- _RECORDS SHOWN_
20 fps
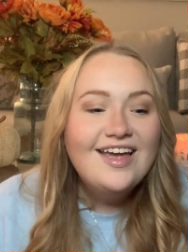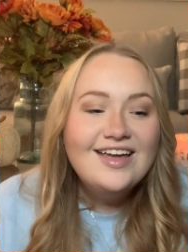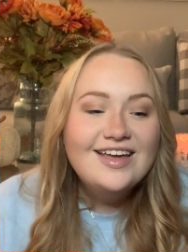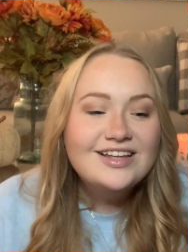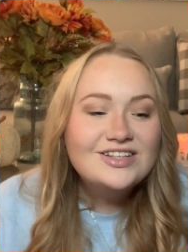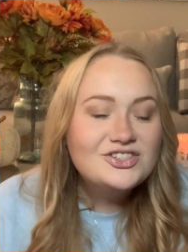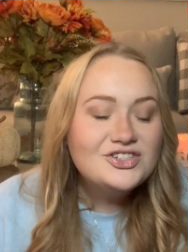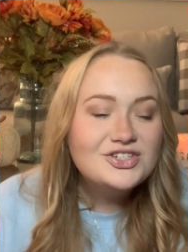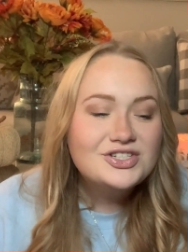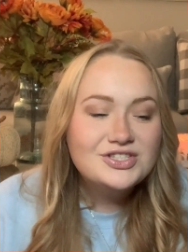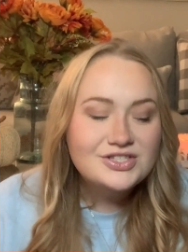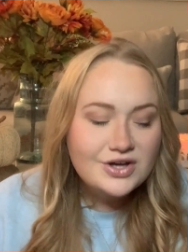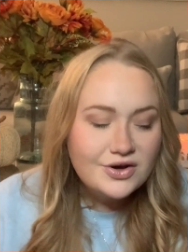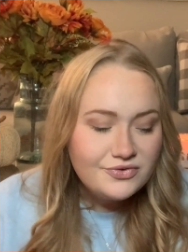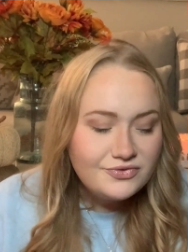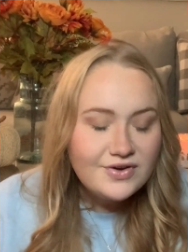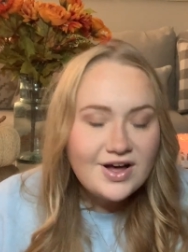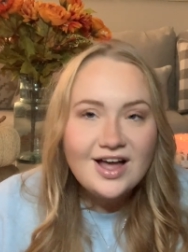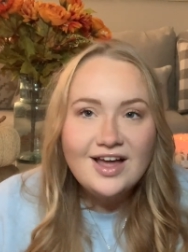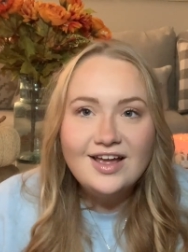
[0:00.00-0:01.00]
It's just so
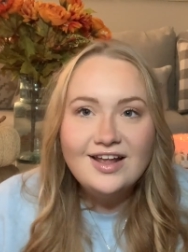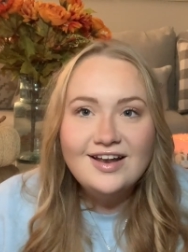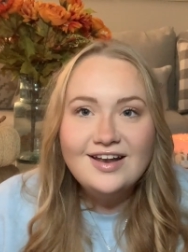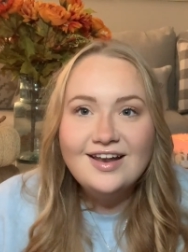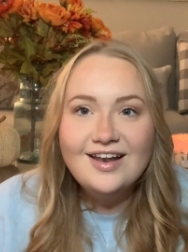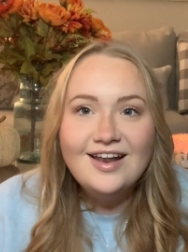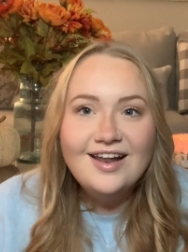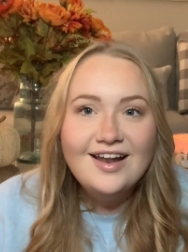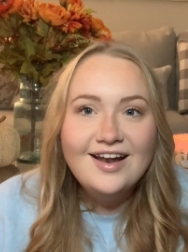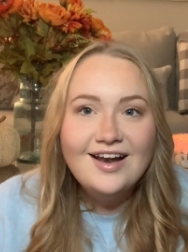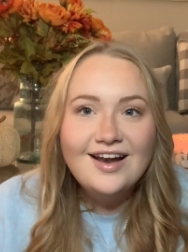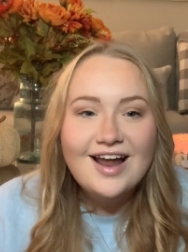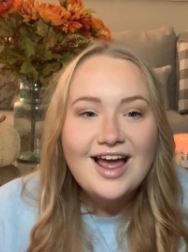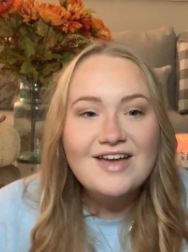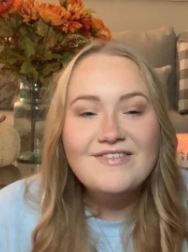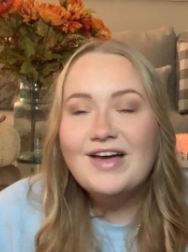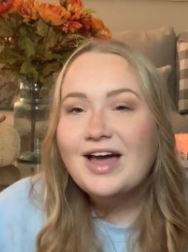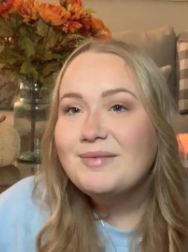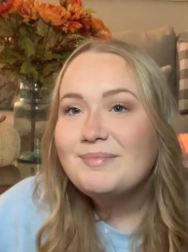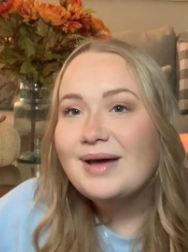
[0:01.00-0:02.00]
fun.
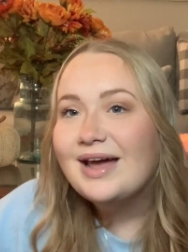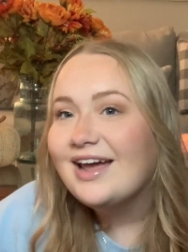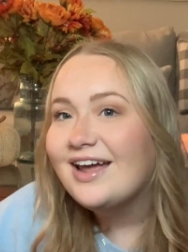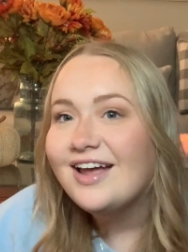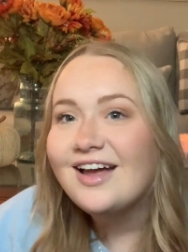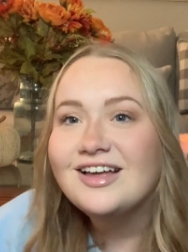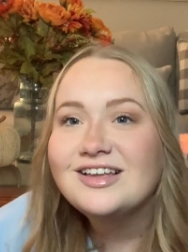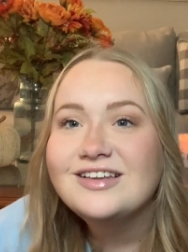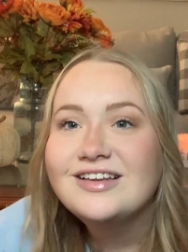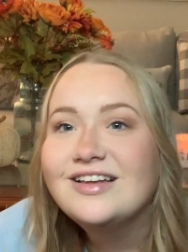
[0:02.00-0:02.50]
I've had my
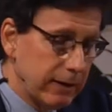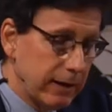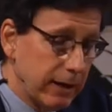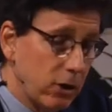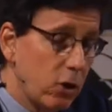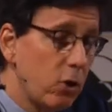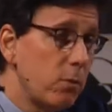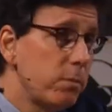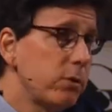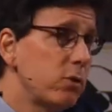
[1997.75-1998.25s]
I
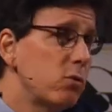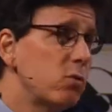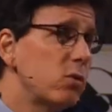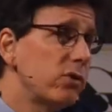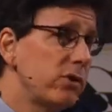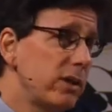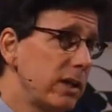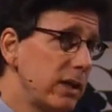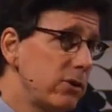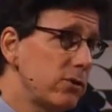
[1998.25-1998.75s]
hope you
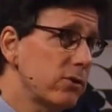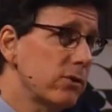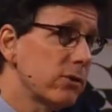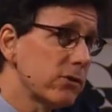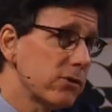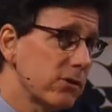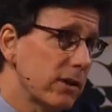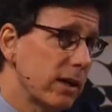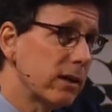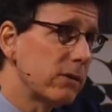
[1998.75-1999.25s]
will teach
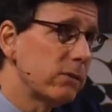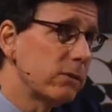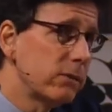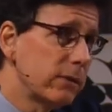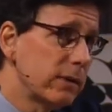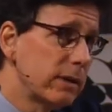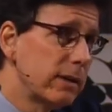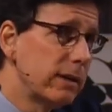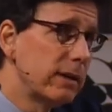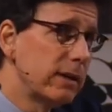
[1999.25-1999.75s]
yourself
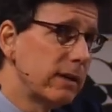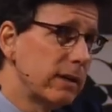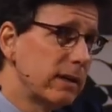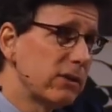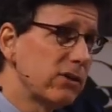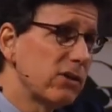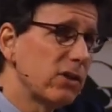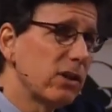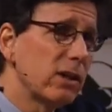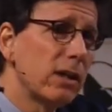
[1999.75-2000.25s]

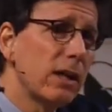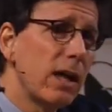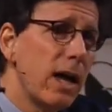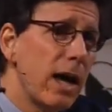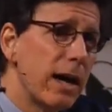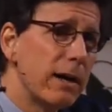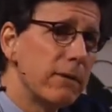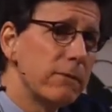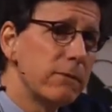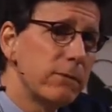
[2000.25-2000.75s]
to
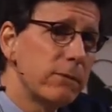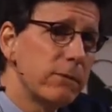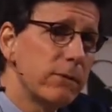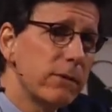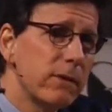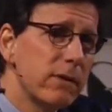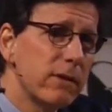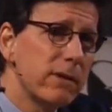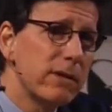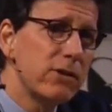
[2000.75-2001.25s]
love
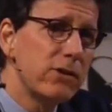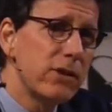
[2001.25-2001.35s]
the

- _WHAT YOU ARE ASKED TO DO_
Exclude the pictures and transcribe all of the entries exactly.

- _EXERCISE RESULT_
20 fps
[0:00.00-0:01.00]
It's just so
[0:01.00-0:02.00]
fun.
[0:02.00-0:02.50]
I've had my
[1997.75-1998.25s]
I
[1998.25-1998.75s]
hope you
[1998.75-1999.25s]
will teach
[1999.25-1999.75s]
yourself
[1999.75-2000.25s]

[2000.25-2000.75s]
to
[2000.75-2001.25s]
love
[2001.25-2001.35s]
the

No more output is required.